Omitting all images, give the entries that follow again exactly as they read.

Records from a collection
* * *

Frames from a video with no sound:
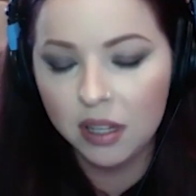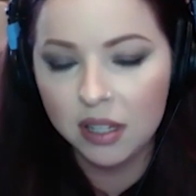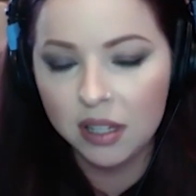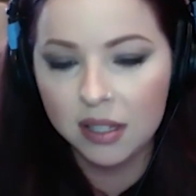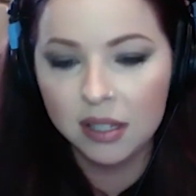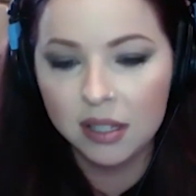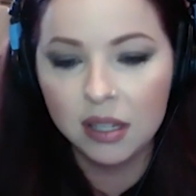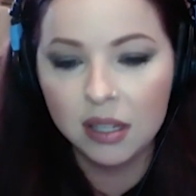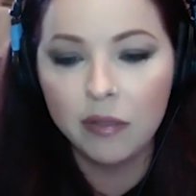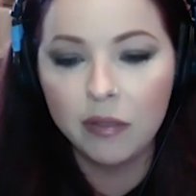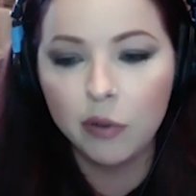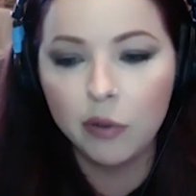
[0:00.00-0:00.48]

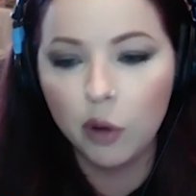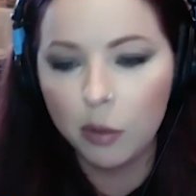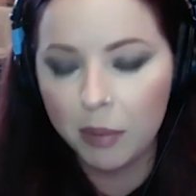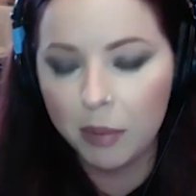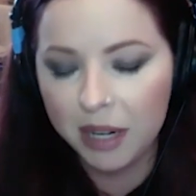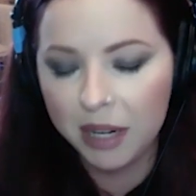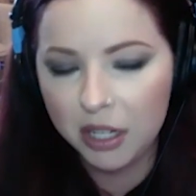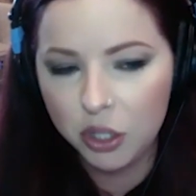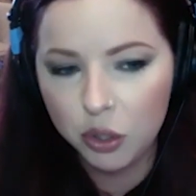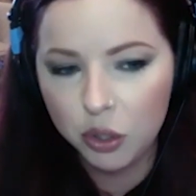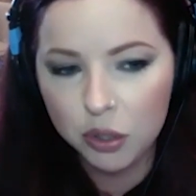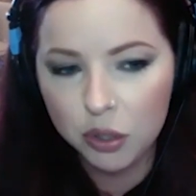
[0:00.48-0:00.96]
Several of my
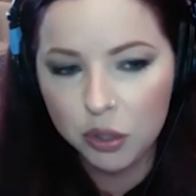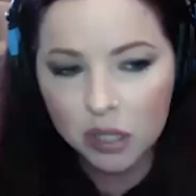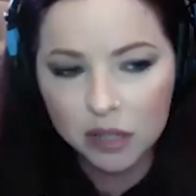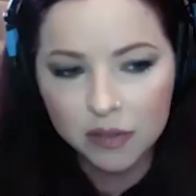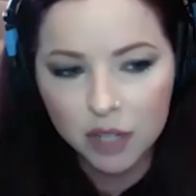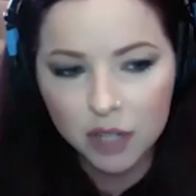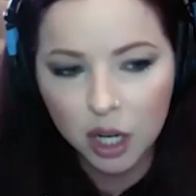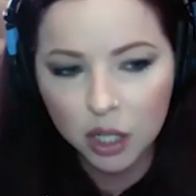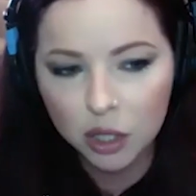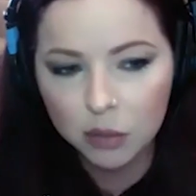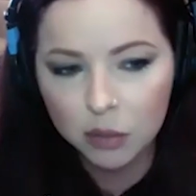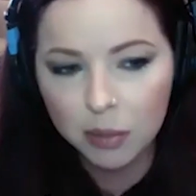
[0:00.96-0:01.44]
students have
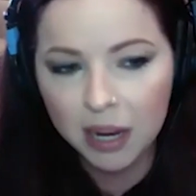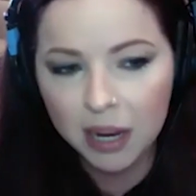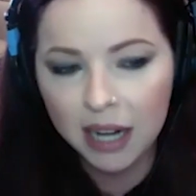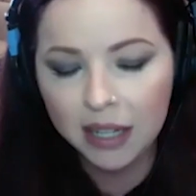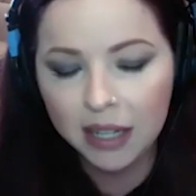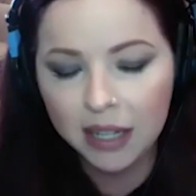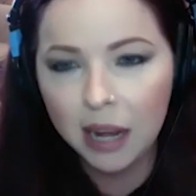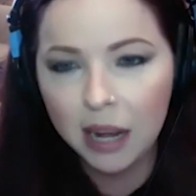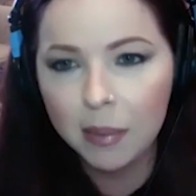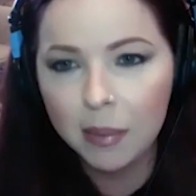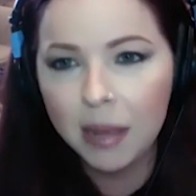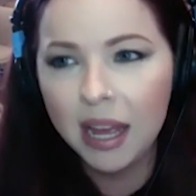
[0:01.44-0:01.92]
talked to
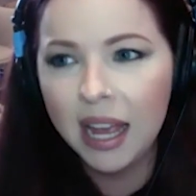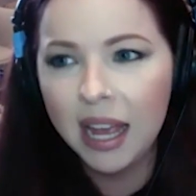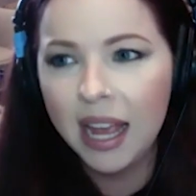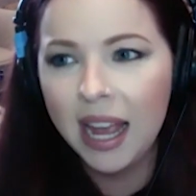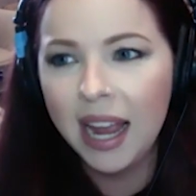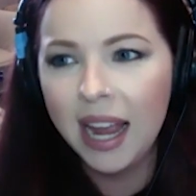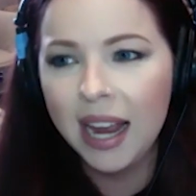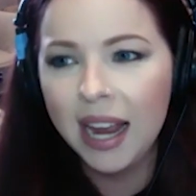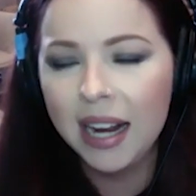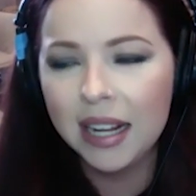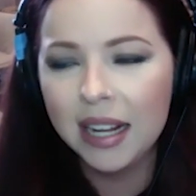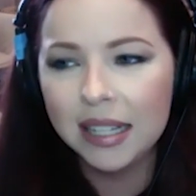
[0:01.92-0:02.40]
Bandcamp,
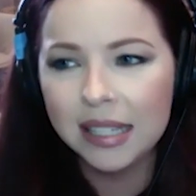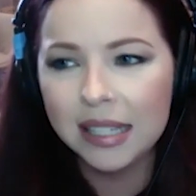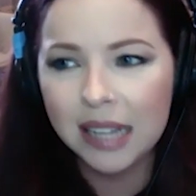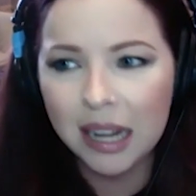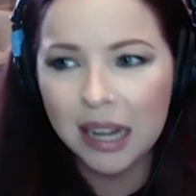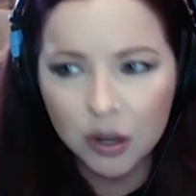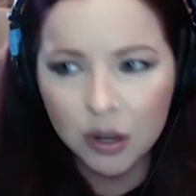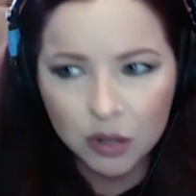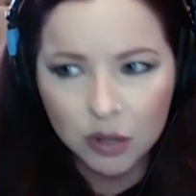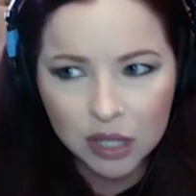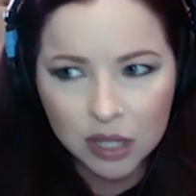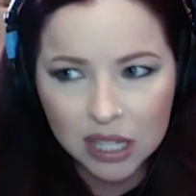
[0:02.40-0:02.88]
and it
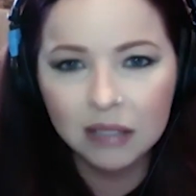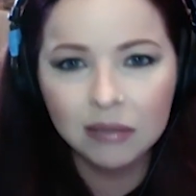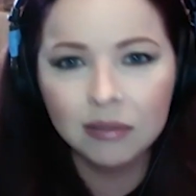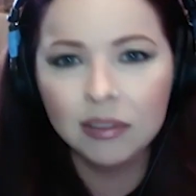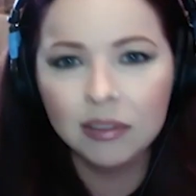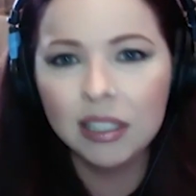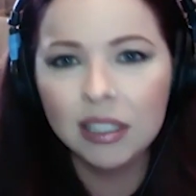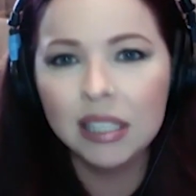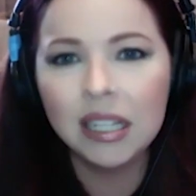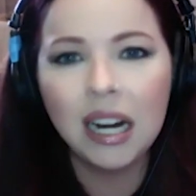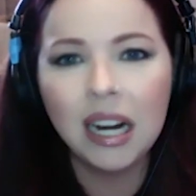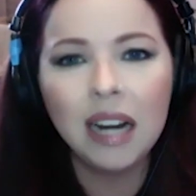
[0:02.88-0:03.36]
sounds like
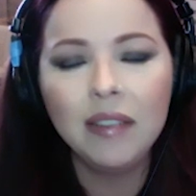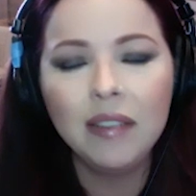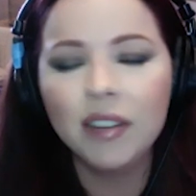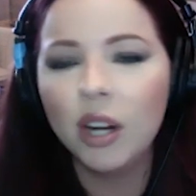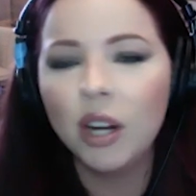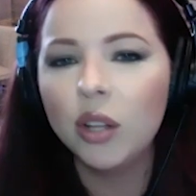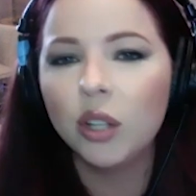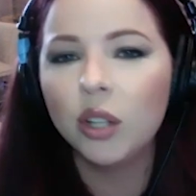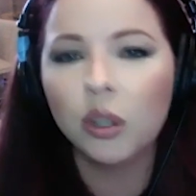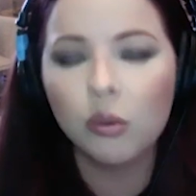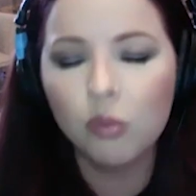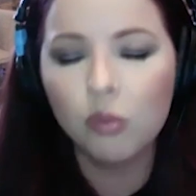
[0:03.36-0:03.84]
it's not even on
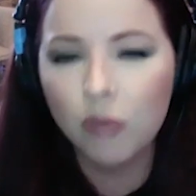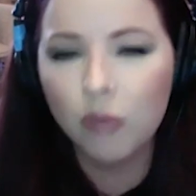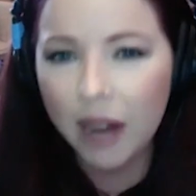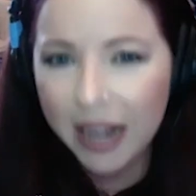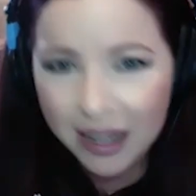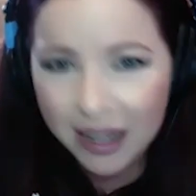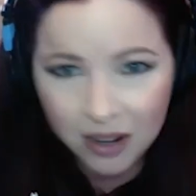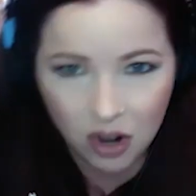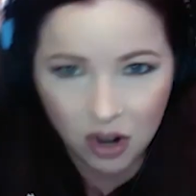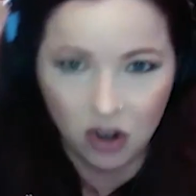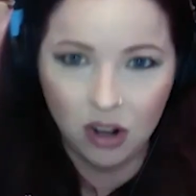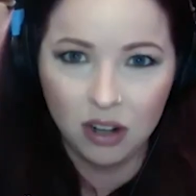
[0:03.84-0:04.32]
their
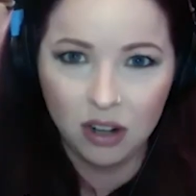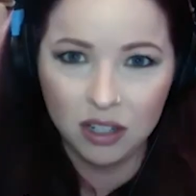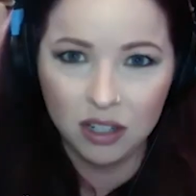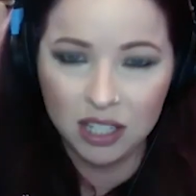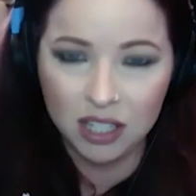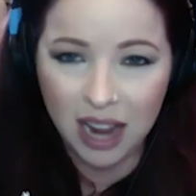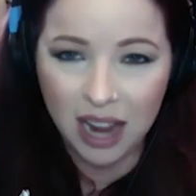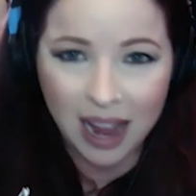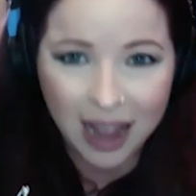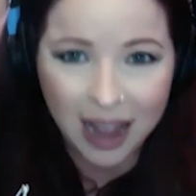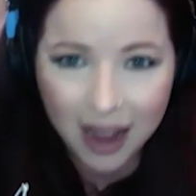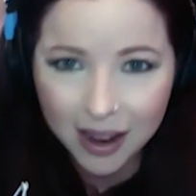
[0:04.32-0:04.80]
radar
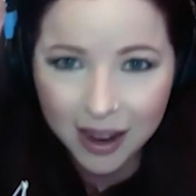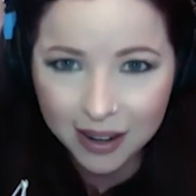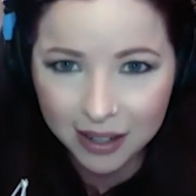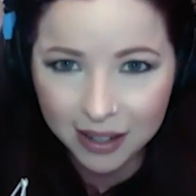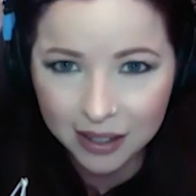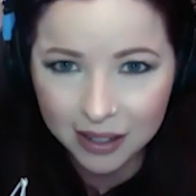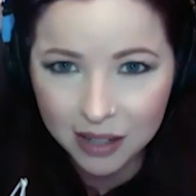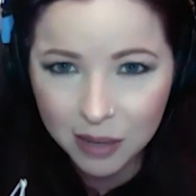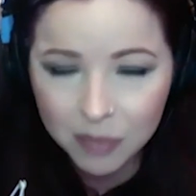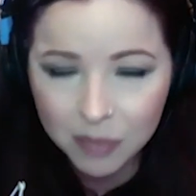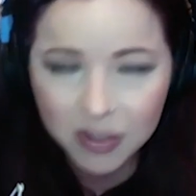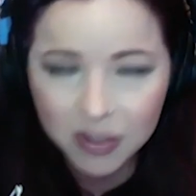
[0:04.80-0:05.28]
to add it.
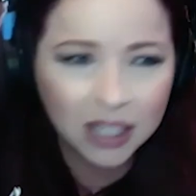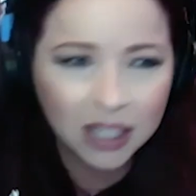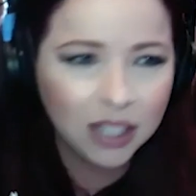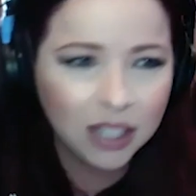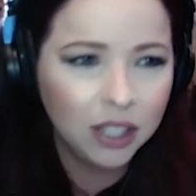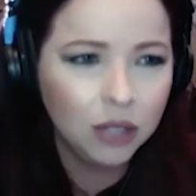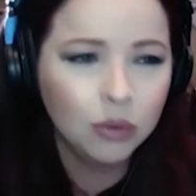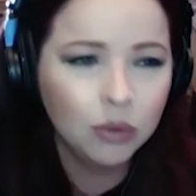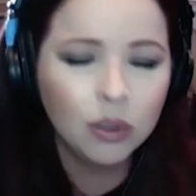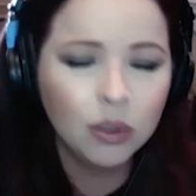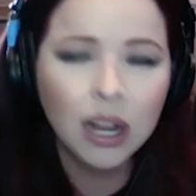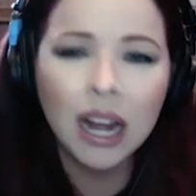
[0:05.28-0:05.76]
And I'm thinking,
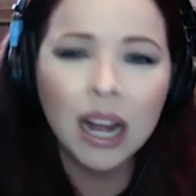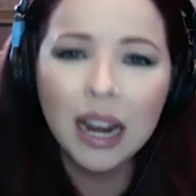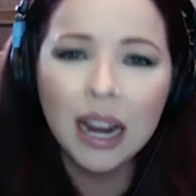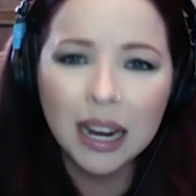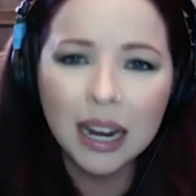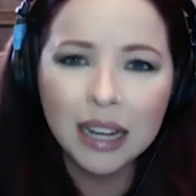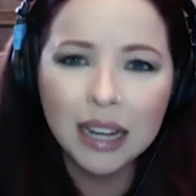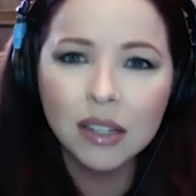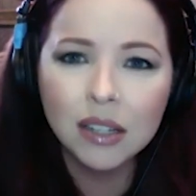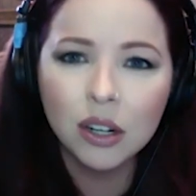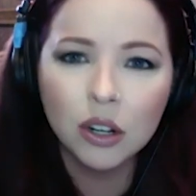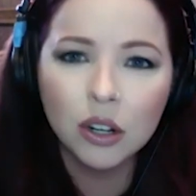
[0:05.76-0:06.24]
you
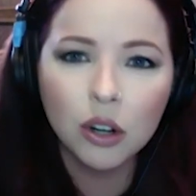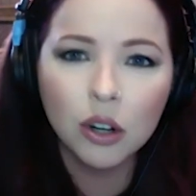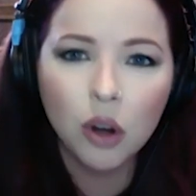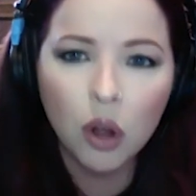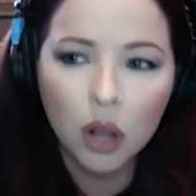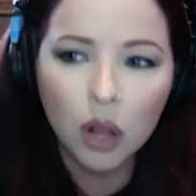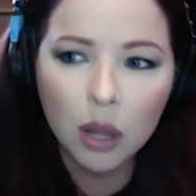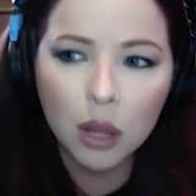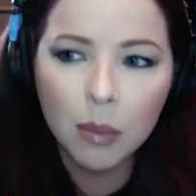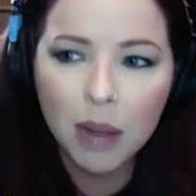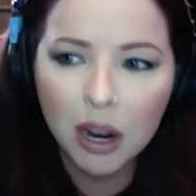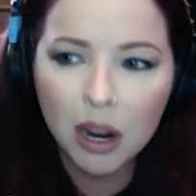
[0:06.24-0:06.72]
guys are
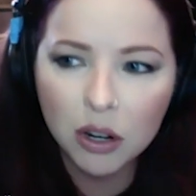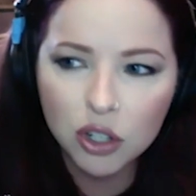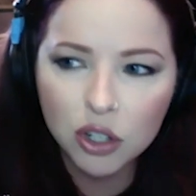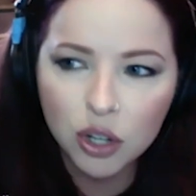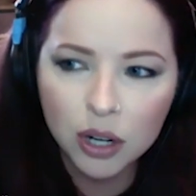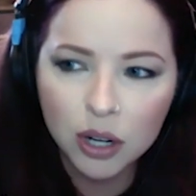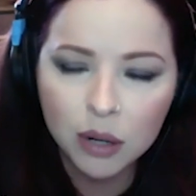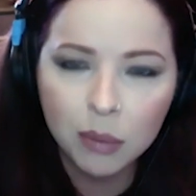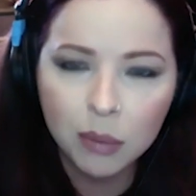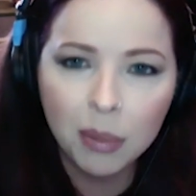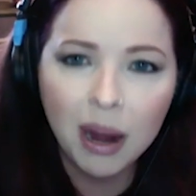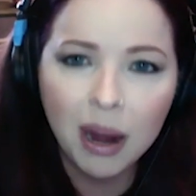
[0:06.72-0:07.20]
all about
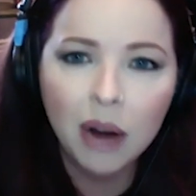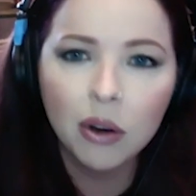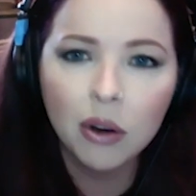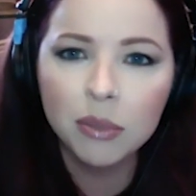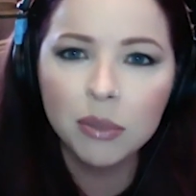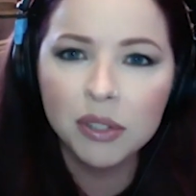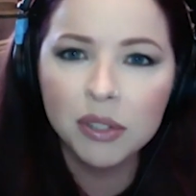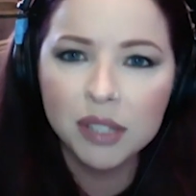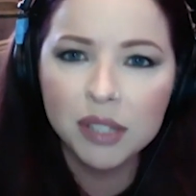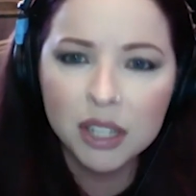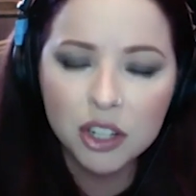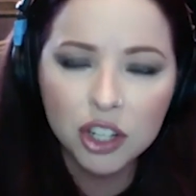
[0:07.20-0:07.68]
trying to empower
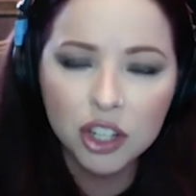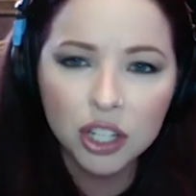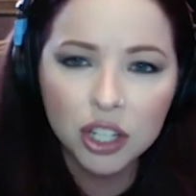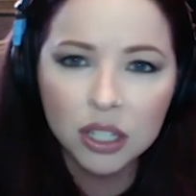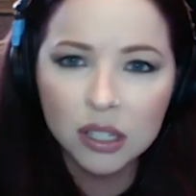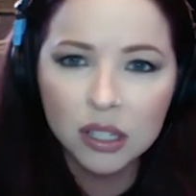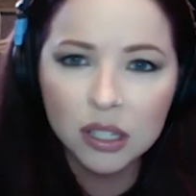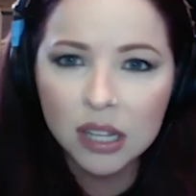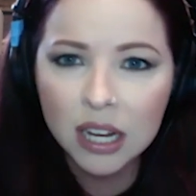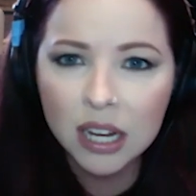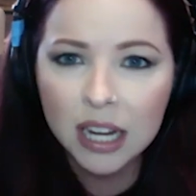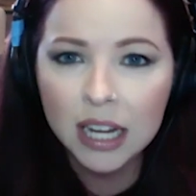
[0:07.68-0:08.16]

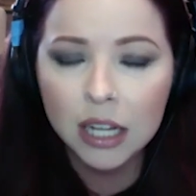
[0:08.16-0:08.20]
musicians.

* * *

RESULT BELOW ▸
Frames from a video with no sound:
[0:00.00-0:00.48]

[0:00.48-0:00.96]
Several of my
[0:00.96-0:01.44]
students have
[0:01.44-0:01.92]
talked to
[0:01.92-0:02.40]
Bandcamp,
[0:02.40-0:02.88]
and it
[0:02.88-0:03.36]
sounds like
[0:03.36-0:03.84]
it's not even on
[0:03.84-0:04.32]
their
[0:04.32-0:04.80]
radar
[0:04.80-0:05.28]
to add it.
[0:05.28-0:05.76]
And I'm thinking,
[0:05.76-0:06.24]
you
[0:06.24-0:06.72]
guys are
[0:06.72-0:07.20]
all about
[0:07.20-0:07.68]
trying to empower
[0:07.68-0:08.16]

[0:08.16-0:08.20]
musicians.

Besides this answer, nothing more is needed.